From an entirely party-political perspective, it was an important statement. The Chancellor was quick to suggest that Labour’s programme and proposed borrowing would quickly burn through any money saved over the better part of a decade. And while John McDonnell subsequently accused Mr Hammond of complacency and ignoring public services at their time of crisis, Labour is left with a difficult economic argument to make. The Chancellor’s statement that the economy is moving back into the black makes that even more difficult, and if truly to be considered a government in waiting, Labour will need to better articulate how its plans would bolster services and benefit communities without wracking-up unsustainable levels of debt.

There were a few announcements from the Chancellor. More than a billion pounds to develop affordable housing in London. A consultation on plastics. And the bringing forward of a review on business rates. But this was very much a statement to set the scene for big announcements in the autumn. And while there was clamour for the Chancellor to commit additional funding to the NHS, education and defence particularly as part of the statement, he’s left himself flexibility to offer discretionary funding between now and the Budget, and to make more sweeping announcements in the autumn when the likes of the MoD’s Modernising Defence Programme will have made its recommendations.

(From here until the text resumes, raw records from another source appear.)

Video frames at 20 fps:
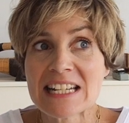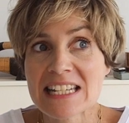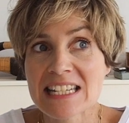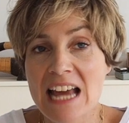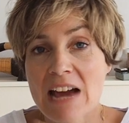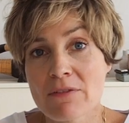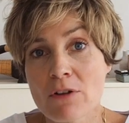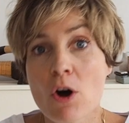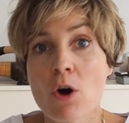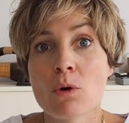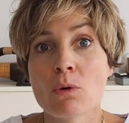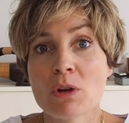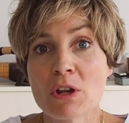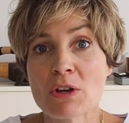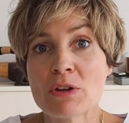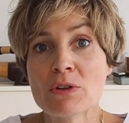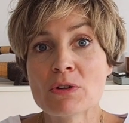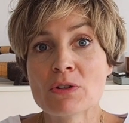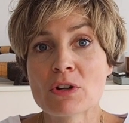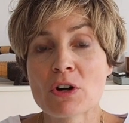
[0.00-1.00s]
I did have a whole
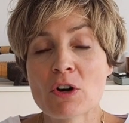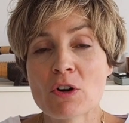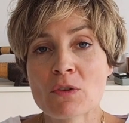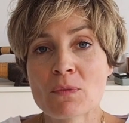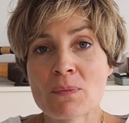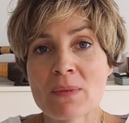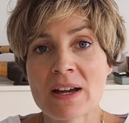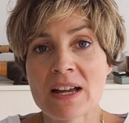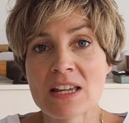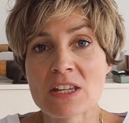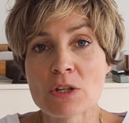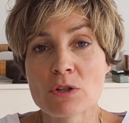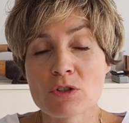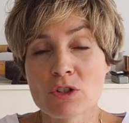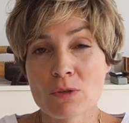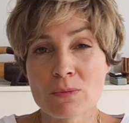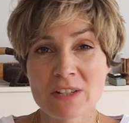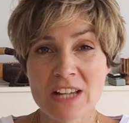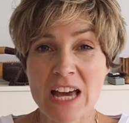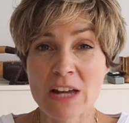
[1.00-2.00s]
load on my
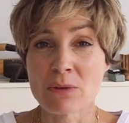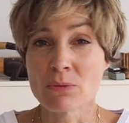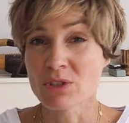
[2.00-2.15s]
YouTube channel,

Some intangibles remain, Brexit being chief amongst them. The Chancellor may have referenced Brexit preparatory funding in his statement, time will tell as to whether these are sufficient or whether the economic cost of leaving the EU undoes much of the more positive news communicated by Mr Hammond.

As parliamentary statements go, this one largely did what it said on the tin. But Mr Hammond was setting himself up for the autumn budget. The Government’s challenge now is to show how more solid economic foundations translate into supporting public services, addressing rising living costs, and helping disadvantaged communities.